In some embodiments, the SSP 120 starts to tag the frame buffer when the rate tracking runs for the first time, which might not coincide with the presentation time of the first sample in the frame buffer. Thus, the SSP 120 may calculate the presentation time of the first sample in the frame buffer (i.e., the presentation time of the frame buffer) for tagging the frame buffer. In some embodiments, the SSP 120 uses the following formula:

$PT = {PT}_{r} - x * \frac{f_{PT}}{f_{int}} .$

In the above equation, PT is the presentation time for tagging the frame buffer, PT_ris the presentation time when the rate tracking runs for the first time. f_PTis the presentation time clock rate in Hz (e.g., 24.576 MHz), representing the number of presentation clock ticks in a second. f_intis the sample rate in Hz (e.g., 8 KHz, 16 KHz, 24 KHz, 48 KHz, 96 KHz, and 192 KHz).

$\frac{f_{PT}}{f_{int}}$

is a constant representing the number of presentation clocks between two consecutive samples. x is the buffer position at the time when the rate track runs for the first time, indicating the number of samples within the frame buffer. For a frame on the receive side, the number of samples are the number of samples that have been received. For a frame on the transmit side, the number of samples corresponds with the number of samples already processed/consumed.

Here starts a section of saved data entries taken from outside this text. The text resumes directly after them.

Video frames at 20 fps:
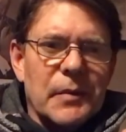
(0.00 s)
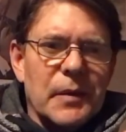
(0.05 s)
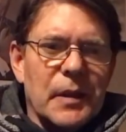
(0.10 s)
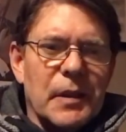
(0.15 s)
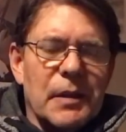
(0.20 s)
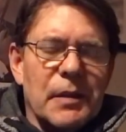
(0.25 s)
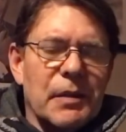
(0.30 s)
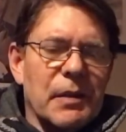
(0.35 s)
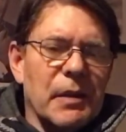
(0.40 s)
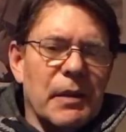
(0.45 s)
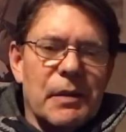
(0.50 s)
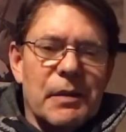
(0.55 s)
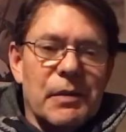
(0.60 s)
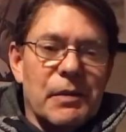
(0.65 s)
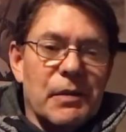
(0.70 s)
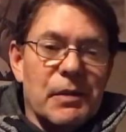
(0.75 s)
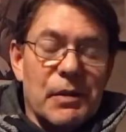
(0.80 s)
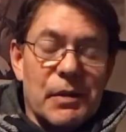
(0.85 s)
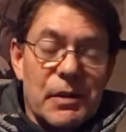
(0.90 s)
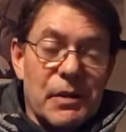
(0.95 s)
It's
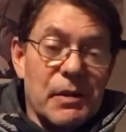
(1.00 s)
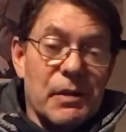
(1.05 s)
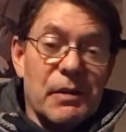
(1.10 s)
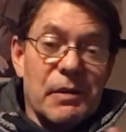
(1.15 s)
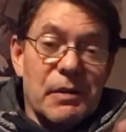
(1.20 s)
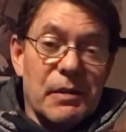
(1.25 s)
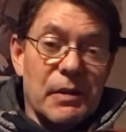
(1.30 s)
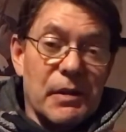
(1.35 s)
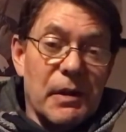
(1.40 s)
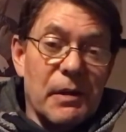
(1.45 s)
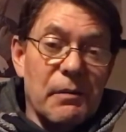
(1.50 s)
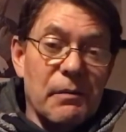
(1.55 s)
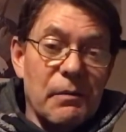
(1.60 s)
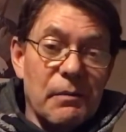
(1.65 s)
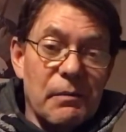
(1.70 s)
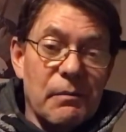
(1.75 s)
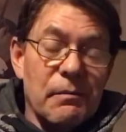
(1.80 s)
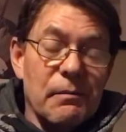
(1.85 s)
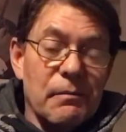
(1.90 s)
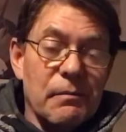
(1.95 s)
just
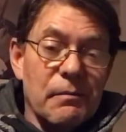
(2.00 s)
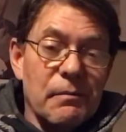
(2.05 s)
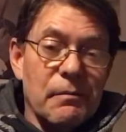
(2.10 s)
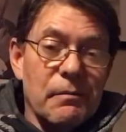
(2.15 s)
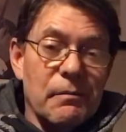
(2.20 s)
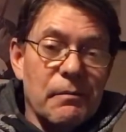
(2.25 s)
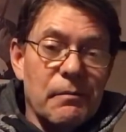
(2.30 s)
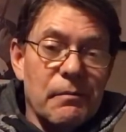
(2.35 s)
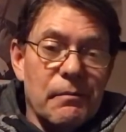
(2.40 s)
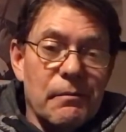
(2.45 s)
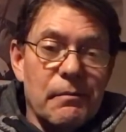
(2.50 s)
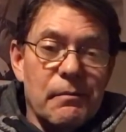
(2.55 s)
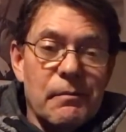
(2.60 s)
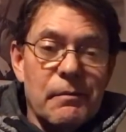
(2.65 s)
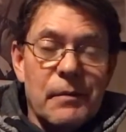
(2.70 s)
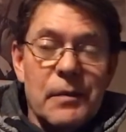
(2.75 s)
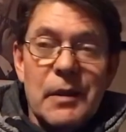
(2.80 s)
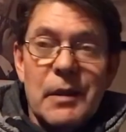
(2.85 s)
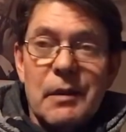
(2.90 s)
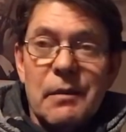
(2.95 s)
so,
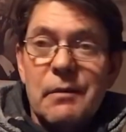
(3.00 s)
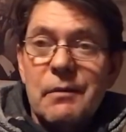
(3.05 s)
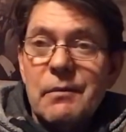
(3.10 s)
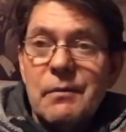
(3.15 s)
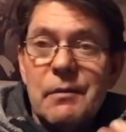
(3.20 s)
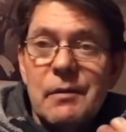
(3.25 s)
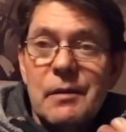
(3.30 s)
you know,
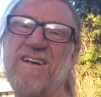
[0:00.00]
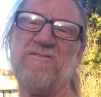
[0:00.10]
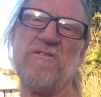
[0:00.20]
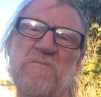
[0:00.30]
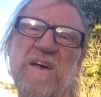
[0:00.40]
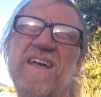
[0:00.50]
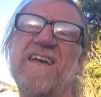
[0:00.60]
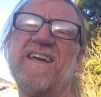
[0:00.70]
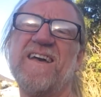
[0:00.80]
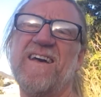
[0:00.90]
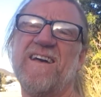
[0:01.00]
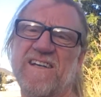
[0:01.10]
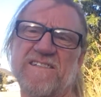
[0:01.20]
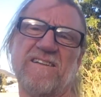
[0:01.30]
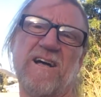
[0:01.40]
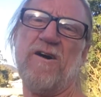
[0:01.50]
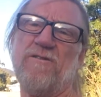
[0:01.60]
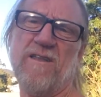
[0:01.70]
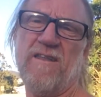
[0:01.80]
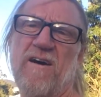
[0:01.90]
for me, it's a love.
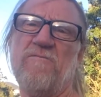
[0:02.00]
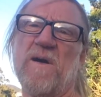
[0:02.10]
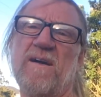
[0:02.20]
I love my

When a frame is tagged with the presentation time, the presentation time for the following frame can be calculated as:

${PT}_{n} = {PT}_{n - 1} + \frac{f_{PT}}{f_{int}} * N_{FB} .$

In the above equation, PT_n−1is the presentation time for tagging the (n−1)-th frame buffer, PT_nis the presentation time for tagging the n-th frame buffer. N_FBis the frame buffer size, indicating the number of samples in a frame. Thus,

$\frac{f_{PT}}{f_{int}} * N_{FB}$

is a constant.

The approach described above for determining the presentation time of a frame buffer is for illustration purposely only. Other approaches can be used to tag the frame buffer. For example, a software flag can be set to flag the start of a frame buffer. The SSP 120 can count the number of the samples processed from the last known presentation time to the time when the software start flag is set. In this example, the presentation time of the frame buffer can be calculated as:

PT=PT_rl+n*Δ.

In the above equation, PT is the presentation time for the frame buffer, and PT_rlis the last known presentation time. n is the number of samples the SSP 112 processed from the last known presentation time to the time when the start flag is set to indicate the start of the frame buffer. Δ is the number of presentation clock ticks between two consecutive samples.

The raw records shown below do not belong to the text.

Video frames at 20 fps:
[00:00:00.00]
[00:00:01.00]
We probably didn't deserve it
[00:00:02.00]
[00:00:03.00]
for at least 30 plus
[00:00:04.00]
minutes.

The presentation time of the frame buffers can be used to make a coarse adjustment as a first step in aligning streams A and B. The SSP 120 can synchronize the slave stream B to the master stream A through two processes: a coarse adjustment and a fine adjustment. In the coarse adjustment, the presentation time of a frame buffer of the stream B is aligned with the presentation time of a corresponding frame buffer of the stream A. Then in the fine adjustment, the stream B is resampled so that every new sample of the stream B is aligned with a corresponding sample in the stream A. For the ease of illustration, it is assumed herein that the frame buffer size is the same for both streams A and B. In response to receiving a synchronization command from, for example, an application, the SSP 120 first performs the coarse adjustment to adjust the presentation time and the buffer position of the stream B to align both with those of the stream A. The buffer position refers to the position of a pointer that indicates the number of samples the frame buffer has been filled (for a frame buffer of the receive side) or consumed (for a frame buffer of the transmit side) at the time when the SSP 120 receives the synchronization command. The SSP 120 can use the following formula to adjust the frame buffer of the stream B:

$adj = round (\frac{{PT}_{A} - {PT}_{B_old}}{Δ}), {PT}_{B_new} = {PT}_{B_old} + adj * Δ, {POS}_{B_new} = ({POS}_{B_old} - adj) \mod N_{FB} .$

In the above equations, PT_Ais the presentation time tagged to the frame buffer of the stream A, and PT_{B_old}is the presentation time tagged to the frame buffer of the stream B before the coarse adjustment. Δ is the number of presentation clock ticks between two consecutive samples of stream B. adj is the number of frame buffer positions to be adjusted. PT_{B_new}is the presentation time tagged to the frame buffer of the stream B after the coarse adjustment. POS_{B_old}is the buffer position of the stream B at the time when the synchronization command is received, and POS_{B_new}is the buffer position of the stream B after the coarse adjustment. N_FBis the frame buffer size for the stream B. If adj>0, the buffer position is adjusted backwards; if adj<0, the buffer position is adjusted forwards. FIG. 3(a) shows an example alignment of two frame buffers of different audio streams. For the ease of illustration, it is assumed that Δ=1, and N_FB=80. In the example of FIG. 3(a), at the time when the synchronization command is received, PT_A=0, PT_{B_old}=10, POS_A=60, POS_{B_old}=50. Thus,

$adj = \frac{{PT}_{A} - {PT}_{B_old}}{Δ} = - 10, {PT}_{B_new} = {PT}_{B_old} + adj * Δ = 0, {POS}_{B_new} = ({POS}_{B_old} - adj) \mod N_{FB} = 60.$

FIG. 3(b) shows another example alignment of two frame buffers where the adjustment crosses the frame boundary. In the example of FIG. 3(b), at the time when the synchronization command is received, PT_A=80, PT_{B_old}=10, POS_A=5, POS_{B_old}=75. Thus,

$adj = \frac{{PT}_{A} - {PT}_{B_old}}{Δ} = 70, {PT}_{B_new} = {PT}_{B_old} + adj * Δ = 80, {POS}_{B_new} = ({POS}_{B_old} - adj) \mod N_{FB} = 5.$

It shall be noted that streams A and B can have different sample rate as long as the two streams have the same temporal length of frame buffer. For example, if the stream A has a sample rate of 8 KHz, the stream B has a sample rate of 16 KHz, and both streams A and B have a temporal frame buffer length of 10 ms, the above formula for adjusting the presentation time and the buffer position of the stream B are still effective.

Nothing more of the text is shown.